Batch processing — wrap the call in a loop over a directory of GeoPackages and catch per-file errors without halting the job:

from pathlib import Path

gpkg_dir = Path("/data/tiles/")
style_path = "/styles/land_use_rules.json"
failures = []

for gpkg in sorted(gpkg_dir.glob("*.gpkg")):
    lyr = QgsVectorLayer(f"{gpkg}|layername=zones", gpkg.stem, "ogr")
    if not lyr.isValid():
        failures.append((gpkg, "invalid layer"))
        continue
    try:
        apply_json_style(lyr, style_path)
        export_png(lyr, gpkg.with_suffix(".png"))  # your export function
    except (ValueError, OSError) as exc:
        failures.append((gpkg, str(exc)))

for path, reason in failures:
    print(f"FAILED {path}: {reason}")

CI/CD integration — store JSON style files in the same Git repository as your vector data. Pull requests against a style file become auditable style changes. A CI step can run apply_json_style() in a headless Docker container and diff exported PNGs against reference renders to catch unintended visual regressions. This pattern scales naturally into the broader programmatic map styling and label automation pipeline that drives enterprise cartographic production.

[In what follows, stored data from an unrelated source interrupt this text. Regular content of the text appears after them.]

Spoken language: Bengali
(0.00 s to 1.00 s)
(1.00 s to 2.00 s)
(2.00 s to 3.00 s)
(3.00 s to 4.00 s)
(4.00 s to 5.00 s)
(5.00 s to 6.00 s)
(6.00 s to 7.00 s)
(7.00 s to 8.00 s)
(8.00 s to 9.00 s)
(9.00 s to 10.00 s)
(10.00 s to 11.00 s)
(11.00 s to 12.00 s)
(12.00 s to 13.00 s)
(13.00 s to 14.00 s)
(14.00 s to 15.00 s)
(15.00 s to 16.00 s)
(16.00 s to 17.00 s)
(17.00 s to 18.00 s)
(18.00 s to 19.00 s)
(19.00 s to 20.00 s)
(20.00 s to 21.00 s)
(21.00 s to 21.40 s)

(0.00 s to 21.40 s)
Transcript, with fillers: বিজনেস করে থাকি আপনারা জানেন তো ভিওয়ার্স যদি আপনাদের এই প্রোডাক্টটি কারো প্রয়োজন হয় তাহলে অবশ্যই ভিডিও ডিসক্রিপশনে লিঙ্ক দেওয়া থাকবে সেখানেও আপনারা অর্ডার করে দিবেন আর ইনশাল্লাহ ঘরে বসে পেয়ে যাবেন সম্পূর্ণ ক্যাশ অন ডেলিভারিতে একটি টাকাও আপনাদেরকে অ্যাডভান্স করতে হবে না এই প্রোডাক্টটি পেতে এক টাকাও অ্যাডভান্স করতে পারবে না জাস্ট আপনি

For downstream label placement after styling is applied, feeding the rendered layer into a system implementing the label collision avoidance algorithms used in automated urban-density maps will prevent text overlap when rule-based classes produce densely placed features.

Frequently Asked Questions

Why does QgsSimpleFillSymbolLayer ignore the color I pass to its constructor?

In QGIS 3.x the C++ default-argument values in symbol-layer constructors are not uniformly exposed through the Python bindings — the constructor appears to accept arguments but the layer is created with its built-in defaults. Always use the setter methods (setFillColor(), setStrokeWidth(), etc.) immediately after construction; the pattern above is the correct idiom for all QGIS 3.x minor versions.

How do I run this outside the QGIS desktop application?

Call QgsApplication.initQgis() before any QGIS API access and QgsApplication.exitQgis() on shutdown. Set the QGIS_PREFIX_PATH environment variable to your QGIS installation prefix so that data-provider plugins (GDAL, OGR, PostGIS) are discovered. The standalone example in “Integration and Next Steps” above shows the minimal bootstrap.

What is the correct way to handle NULL attribute values in filter expressions?

NULL values cause a QGIS expression to evaluate to NULL (not FALSE), which means the feature matches no rule and falls through to the fallback. If you want to classify NULLs explicitly, add a dedicated rule with "filter": "\"land_use\" IS NULL". If you want NULLs to match the fallback silently, add IS NOT NULL guards on all other rules, as the schema example above demonstrates.